---------- RECORDS SHOWN
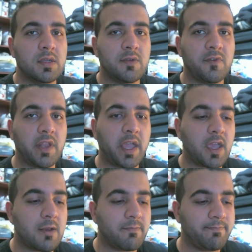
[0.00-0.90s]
If you like it,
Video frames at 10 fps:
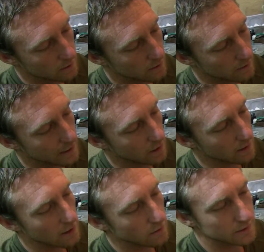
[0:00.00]
that
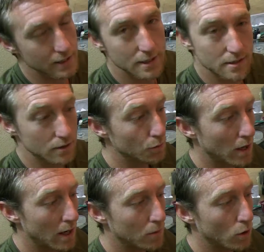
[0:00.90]
allows this to
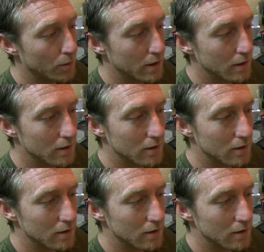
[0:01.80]
pop open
--------------------
ABOUT THIS TASK: A verbatim copy of every entry is wanted; the pictures stay out of it.

WRITTEN ANSWER:
[0.00-0.90s]
If you like it,
Video frames at 10 fps:
[0:00.00]
that
[0:00.90]
allows this to
[0:01.80]
pop open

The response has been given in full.